===== Data for review
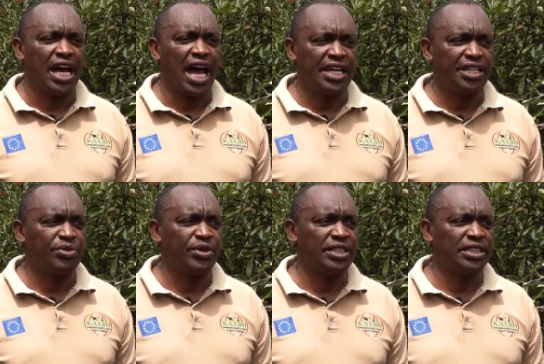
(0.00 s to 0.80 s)

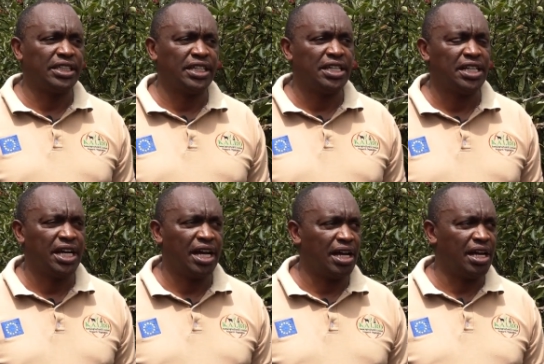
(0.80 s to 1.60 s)
adequate
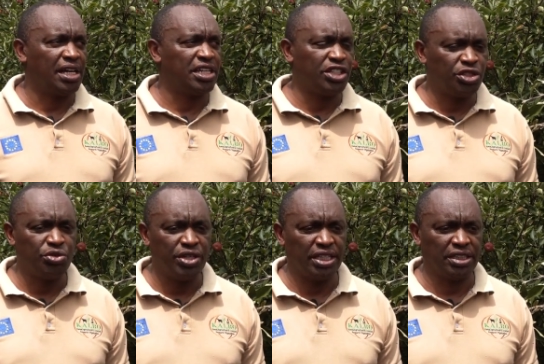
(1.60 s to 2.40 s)
uh, heat
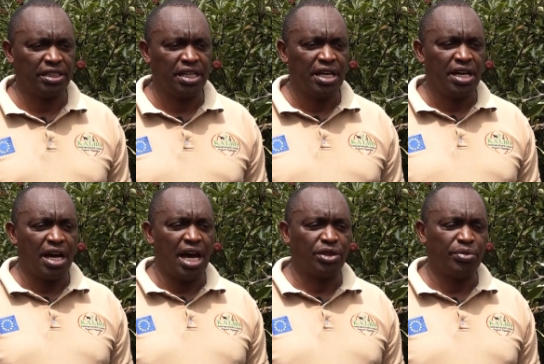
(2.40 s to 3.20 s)
unit
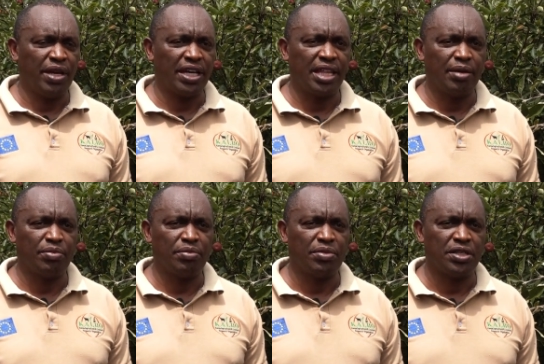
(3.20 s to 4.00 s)
uh, to make
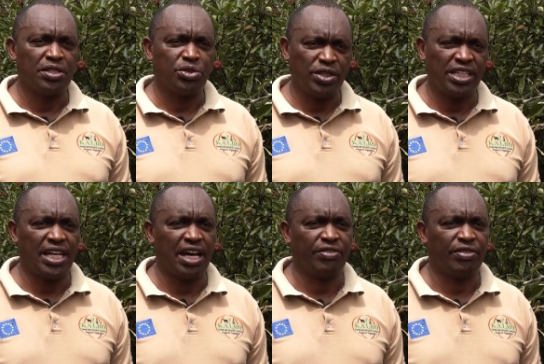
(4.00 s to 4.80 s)
them sweet
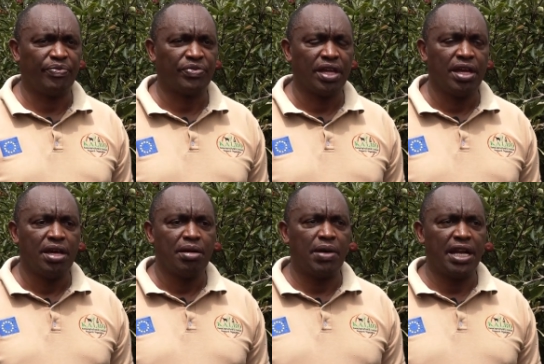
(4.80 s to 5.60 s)
enough.
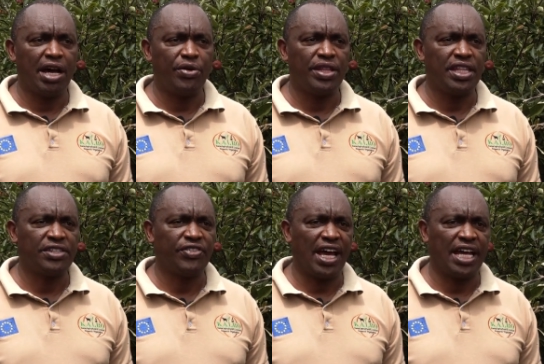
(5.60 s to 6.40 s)
But now with
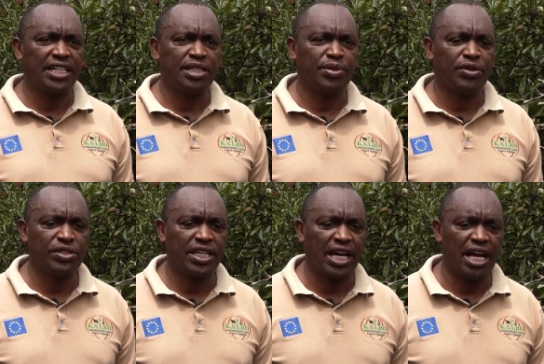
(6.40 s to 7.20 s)
these varieties,
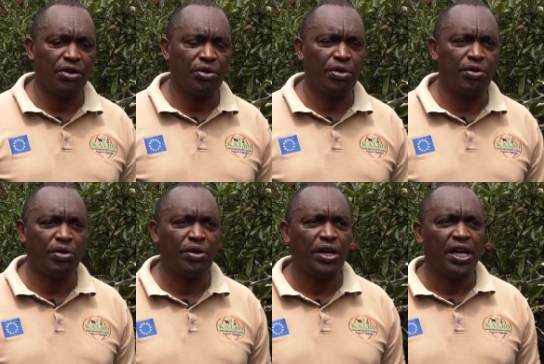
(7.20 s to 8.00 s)
because they can grow
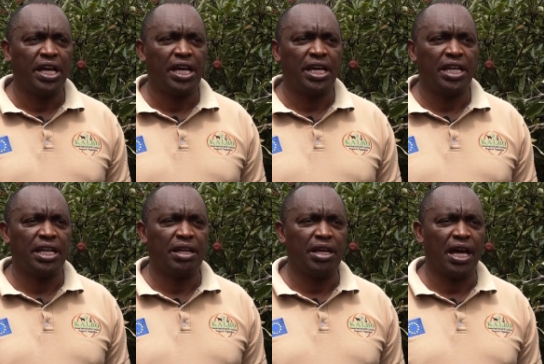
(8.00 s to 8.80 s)

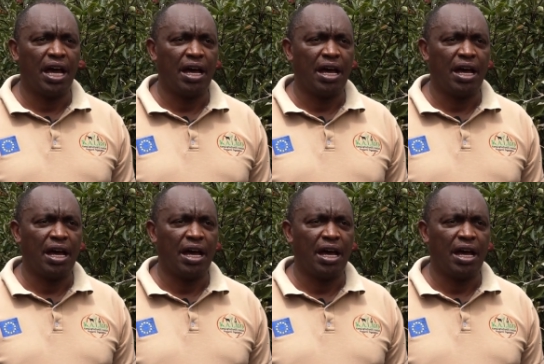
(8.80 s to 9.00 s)
in uh,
==========
§ What the exercise asks: Beginning with the line that contains "(2.40 s to 3.20 s)" and ending with the last line of the data, restate each line word for word. Exclude the pictures.

§ Written response:
(2.40 s to 3.20 s)
unit
(3.20 s to 4.00 s)
uh, to make
(4.00 s to 4.80 s)
them sweet
(4.80 s to 5.60 s)
enough.
(5.60 s to 6.40 s)
But now with
(6.40 s to 7.20 s)
these varieties,
(7.20 s to 8.00 s)
because they can grow
(8.00 s to 8.80 s)

(8.80 s to 9.00 s)
in uh,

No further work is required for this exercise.